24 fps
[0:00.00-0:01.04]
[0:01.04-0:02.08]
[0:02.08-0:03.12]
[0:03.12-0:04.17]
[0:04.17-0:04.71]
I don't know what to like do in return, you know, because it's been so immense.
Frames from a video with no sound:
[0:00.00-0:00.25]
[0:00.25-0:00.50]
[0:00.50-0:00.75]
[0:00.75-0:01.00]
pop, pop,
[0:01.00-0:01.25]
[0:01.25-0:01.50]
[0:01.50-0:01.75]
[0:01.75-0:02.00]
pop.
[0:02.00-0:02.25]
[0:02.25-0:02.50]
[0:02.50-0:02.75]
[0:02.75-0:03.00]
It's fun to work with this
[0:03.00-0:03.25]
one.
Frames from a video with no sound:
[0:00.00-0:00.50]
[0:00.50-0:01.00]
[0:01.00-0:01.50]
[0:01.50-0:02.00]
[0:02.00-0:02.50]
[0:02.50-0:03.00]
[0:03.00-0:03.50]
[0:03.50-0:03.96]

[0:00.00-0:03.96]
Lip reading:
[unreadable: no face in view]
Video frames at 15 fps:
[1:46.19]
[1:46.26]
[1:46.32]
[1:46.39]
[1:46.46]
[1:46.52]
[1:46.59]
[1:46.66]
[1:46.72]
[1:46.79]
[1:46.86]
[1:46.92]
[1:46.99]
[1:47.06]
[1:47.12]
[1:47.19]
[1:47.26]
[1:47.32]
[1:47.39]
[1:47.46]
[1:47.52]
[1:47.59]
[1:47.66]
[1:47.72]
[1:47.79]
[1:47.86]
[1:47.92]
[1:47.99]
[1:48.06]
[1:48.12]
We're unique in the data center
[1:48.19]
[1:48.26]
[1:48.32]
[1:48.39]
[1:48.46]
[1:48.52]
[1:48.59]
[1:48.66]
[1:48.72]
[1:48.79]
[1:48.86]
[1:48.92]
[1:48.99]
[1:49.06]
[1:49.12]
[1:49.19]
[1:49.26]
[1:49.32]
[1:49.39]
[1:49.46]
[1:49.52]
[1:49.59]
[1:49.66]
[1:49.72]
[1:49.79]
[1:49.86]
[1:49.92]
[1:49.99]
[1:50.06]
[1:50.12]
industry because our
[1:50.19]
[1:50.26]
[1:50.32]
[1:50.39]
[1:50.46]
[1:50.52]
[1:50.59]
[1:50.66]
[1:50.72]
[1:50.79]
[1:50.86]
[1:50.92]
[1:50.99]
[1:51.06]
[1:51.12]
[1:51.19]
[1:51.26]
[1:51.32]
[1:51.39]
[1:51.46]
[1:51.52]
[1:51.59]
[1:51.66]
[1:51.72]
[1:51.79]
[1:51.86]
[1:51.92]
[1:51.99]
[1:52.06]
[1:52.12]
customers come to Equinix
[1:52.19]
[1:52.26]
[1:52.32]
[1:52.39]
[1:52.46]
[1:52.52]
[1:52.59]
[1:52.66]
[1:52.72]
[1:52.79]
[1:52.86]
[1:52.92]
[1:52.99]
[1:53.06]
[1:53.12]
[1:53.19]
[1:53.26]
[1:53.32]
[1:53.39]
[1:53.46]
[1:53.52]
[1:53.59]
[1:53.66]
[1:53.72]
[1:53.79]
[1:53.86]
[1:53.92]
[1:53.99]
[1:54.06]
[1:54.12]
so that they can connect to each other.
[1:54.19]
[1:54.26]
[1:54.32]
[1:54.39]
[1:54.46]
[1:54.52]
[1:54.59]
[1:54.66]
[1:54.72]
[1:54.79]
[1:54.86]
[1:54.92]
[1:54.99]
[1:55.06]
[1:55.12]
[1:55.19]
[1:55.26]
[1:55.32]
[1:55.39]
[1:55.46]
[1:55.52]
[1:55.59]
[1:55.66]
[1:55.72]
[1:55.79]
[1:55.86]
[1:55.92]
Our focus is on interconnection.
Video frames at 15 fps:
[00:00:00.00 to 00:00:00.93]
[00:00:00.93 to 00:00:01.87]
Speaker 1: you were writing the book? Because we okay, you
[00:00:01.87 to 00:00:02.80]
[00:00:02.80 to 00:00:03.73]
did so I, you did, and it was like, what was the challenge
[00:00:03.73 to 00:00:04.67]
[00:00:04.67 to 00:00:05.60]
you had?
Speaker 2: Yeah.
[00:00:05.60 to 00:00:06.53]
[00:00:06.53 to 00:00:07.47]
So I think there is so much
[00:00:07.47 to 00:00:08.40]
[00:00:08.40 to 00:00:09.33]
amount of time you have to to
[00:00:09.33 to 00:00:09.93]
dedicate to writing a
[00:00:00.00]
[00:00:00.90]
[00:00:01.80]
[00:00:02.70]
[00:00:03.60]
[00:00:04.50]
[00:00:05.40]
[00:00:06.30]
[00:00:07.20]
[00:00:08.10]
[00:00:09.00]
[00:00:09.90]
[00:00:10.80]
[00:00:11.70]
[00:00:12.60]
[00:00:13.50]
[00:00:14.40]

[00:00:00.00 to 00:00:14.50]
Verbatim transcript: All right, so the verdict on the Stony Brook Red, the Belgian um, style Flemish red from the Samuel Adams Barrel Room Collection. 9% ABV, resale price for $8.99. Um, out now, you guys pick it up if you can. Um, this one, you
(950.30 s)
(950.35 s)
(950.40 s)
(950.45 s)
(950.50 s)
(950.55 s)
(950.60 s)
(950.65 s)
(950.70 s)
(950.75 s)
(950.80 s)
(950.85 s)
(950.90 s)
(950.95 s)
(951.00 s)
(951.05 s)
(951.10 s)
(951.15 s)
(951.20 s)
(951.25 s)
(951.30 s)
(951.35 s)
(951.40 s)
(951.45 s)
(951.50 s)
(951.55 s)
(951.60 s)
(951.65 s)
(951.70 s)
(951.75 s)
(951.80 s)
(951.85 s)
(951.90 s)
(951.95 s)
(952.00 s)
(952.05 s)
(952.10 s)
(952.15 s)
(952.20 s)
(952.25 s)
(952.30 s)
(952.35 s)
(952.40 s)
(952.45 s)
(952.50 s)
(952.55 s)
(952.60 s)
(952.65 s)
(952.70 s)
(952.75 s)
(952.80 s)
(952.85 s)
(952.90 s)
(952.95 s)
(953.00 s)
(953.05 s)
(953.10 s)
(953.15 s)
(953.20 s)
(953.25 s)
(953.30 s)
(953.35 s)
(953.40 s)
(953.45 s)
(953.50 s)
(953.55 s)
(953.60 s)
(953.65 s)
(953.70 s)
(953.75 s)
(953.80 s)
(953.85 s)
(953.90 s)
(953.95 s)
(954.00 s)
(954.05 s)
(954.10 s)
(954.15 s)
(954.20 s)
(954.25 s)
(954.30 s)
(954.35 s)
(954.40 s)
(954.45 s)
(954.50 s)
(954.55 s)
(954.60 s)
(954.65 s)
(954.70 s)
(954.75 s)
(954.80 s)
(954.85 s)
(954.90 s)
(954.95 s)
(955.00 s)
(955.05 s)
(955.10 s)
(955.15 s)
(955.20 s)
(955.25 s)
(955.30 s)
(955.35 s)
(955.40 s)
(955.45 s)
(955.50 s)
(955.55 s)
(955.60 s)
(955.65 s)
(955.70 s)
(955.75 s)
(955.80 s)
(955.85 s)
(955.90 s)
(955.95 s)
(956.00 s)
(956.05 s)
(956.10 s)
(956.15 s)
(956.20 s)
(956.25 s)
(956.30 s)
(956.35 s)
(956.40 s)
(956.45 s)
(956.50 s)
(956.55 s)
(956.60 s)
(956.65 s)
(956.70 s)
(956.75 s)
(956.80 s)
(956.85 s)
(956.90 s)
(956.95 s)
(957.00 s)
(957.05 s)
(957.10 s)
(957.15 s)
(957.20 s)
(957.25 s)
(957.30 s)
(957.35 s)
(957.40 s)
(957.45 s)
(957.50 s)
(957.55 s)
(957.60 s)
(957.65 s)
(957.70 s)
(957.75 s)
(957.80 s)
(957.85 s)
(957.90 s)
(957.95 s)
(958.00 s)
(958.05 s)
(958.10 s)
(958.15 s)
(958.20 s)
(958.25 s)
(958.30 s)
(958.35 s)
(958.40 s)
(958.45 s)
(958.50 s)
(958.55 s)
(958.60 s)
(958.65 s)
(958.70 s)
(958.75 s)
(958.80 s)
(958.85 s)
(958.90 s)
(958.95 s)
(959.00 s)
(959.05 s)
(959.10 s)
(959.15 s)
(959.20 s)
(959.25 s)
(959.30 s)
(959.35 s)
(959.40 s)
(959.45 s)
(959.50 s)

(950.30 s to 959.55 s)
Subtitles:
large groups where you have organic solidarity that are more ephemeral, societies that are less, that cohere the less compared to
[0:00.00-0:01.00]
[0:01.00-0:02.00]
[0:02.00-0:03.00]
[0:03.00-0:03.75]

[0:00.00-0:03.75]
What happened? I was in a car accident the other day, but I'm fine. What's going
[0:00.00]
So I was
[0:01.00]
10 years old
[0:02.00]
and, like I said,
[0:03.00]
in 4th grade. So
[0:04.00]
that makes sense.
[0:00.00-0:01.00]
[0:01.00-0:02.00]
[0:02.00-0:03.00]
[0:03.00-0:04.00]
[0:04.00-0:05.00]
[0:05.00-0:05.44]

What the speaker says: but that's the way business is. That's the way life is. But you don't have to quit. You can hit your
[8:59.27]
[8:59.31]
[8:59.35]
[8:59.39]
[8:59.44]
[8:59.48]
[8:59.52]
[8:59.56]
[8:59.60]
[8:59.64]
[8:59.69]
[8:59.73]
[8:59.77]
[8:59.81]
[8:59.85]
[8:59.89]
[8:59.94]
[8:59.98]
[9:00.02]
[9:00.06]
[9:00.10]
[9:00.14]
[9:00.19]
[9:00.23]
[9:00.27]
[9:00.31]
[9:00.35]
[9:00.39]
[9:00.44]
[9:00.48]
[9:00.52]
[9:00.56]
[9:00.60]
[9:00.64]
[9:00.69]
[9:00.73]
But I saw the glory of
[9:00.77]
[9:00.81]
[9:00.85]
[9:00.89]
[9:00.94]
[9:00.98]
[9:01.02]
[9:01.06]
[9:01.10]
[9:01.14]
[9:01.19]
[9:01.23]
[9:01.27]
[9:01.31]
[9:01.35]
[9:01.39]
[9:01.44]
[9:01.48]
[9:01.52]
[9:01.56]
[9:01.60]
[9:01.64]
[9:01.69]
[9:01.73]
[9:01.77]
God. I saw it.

━━━━━━

▶ **Task goal**: Output exactly one stretch of the listing: from the line containing "[0:02.75-0:03.00]" through the line containing "[00:00:05.60 to 00:00:06.53]", both end lines included.

▶ **Result**:
[0:02.75-0:03.00]
It's fun to work with this
[0:03.00-0:03.25]
one.
Frames from a video with no sound:
[0:00.00-0:00.50]
[0:00.50-0:01.00]
[0:01.00-0:01.50]
[0:01.50-0:02.00]
[0:02.00-0:02.50]
[0:02.50-0:03.00]
[0:03.00-0:03.50]
[0:03.50-0:03.96]

[0:00.00-0:03.96]
Lip reading:
[unreadable: no face in view]
Video frames at 15 fps:
[1:46.19]
[1:46.26]
[1:46.32]
[1:46.39]
[1:46.46]
[1:46.52]
[1:46.59]
[1:46.66]
[1:46.72]
[1:46.79]
[1:46.86]
[1:46.92]
[1:46.99]
[1:47.06]
[1:47.12]
[1:47.19]
[1:47.26]
[1:47.32]
[1:47.39]
[1:47.46]
[1:47.52]
[1:47.59]
[1:47.66]
[1:47.72]
[1:47.79]
[1:47.86]
[1:47.92]
[1:47.99]
[1:48.06]
[1:48.12]
We're unique in the data center
[1:48.19]
[1:48.26]
[1:48.32]
[1:48.39]
[1:48.46]
[1:48.52]
[1:48.59]
[1:48.66]
[1:48.72]
[1:48.79]
[1:48.86]
[1:48.92]
[1:48.99]
[1:49.06]
[1:49.12]
[1:49.19]
[1:49.26]
[1:49.32]
[1:49.39]
[1:49.46]
[1:49.52]
[1:49.59]
[1:49.66]
[1:49.72]
[1:49.79]
[1:49.86]
[1:49.92]
[1:49.99]
[1:50.06]
[1:50.12]
industry because our
[1:50.19]
[1:50.26]
[1:50.32]
[1:50.39]
[1:50.46]
[1:50.52]
[1:50.59]
[1:50.66]
[1:50.72]
[1:50.79]
[1:50.86]
[1:50.92]
[1:50.99]
[1:51.06]
[1:51.12]
[1:51.19]
[1:51.26]
[1:51.32]
[1:51.39]
[1:51.46]
[1:51.52]
[1:51.59]
[1:51.66]
[1:51.72]
[1:51.79]
[1:51.86]
[1:51.92]
[1:51.99]
[1:52.06]
[1:52.12]
customers come to Equinix
[1:52.19]
[1:52.26]
[1:52.32]
[1:52.39]
[1:52.46]
[1:52.52]
[1:52.59]
[1:52.66]
[1:52.72]
[1:52.79]
[1:52.86]
[1:52.92]
[1:52.99]
[1:53.06]
[1:53.12]
[1:53.19]
[1:53.26]
[1:53.32]
[1:53.39]
[1:53.46]
[1:53.52]
[1:53.59]
[1:53.66]
[1:53.72]
[1:53.79]
[1:53.86]
[1:53.92]
[1:53.99]
[1:54.06]
[1:54.12]
so that they can connect to each other.
[1:54.19]
[1:54.26]
[1:54.32]
[1:54.39]
[1:54.46]
[1:54.52]
[1:54.59]
[1:54.66]
[1:54.72]
[1:54.79]
[1:54.86]
[1:54.92]
[1:54.99]
[1:55.06]
[1:55.12]
[1:55.19]
[1:55.26]
[1:55.32]
[1:55.39]
[1:55.46]
[1:55.52]
[1:55.59]
[1:55.66]
[1:55.72]
[1:55.79]
[1:55.86]
[1:55.92]
Our focus is on interconnection.
Video frames at 15 fps:
[00:00:00.00 to 00:00:00.93]
[00:00:00.93 to 00:00:01.87]
Speaker 1: you were writing the book? Because we okay, you
[00:00:01.87 to 00:00:02.80]
[00:00:02.80 to 00:00:03.73]
did so I, you did, and it was like, what was the challenge
[00:00:03.73 to 00:00:04.67]
[00:00:04.67 to 00:00:05.60]
you had?
Speaker 2: Yeah.
[00:00:05.60 to 00:00:06.53]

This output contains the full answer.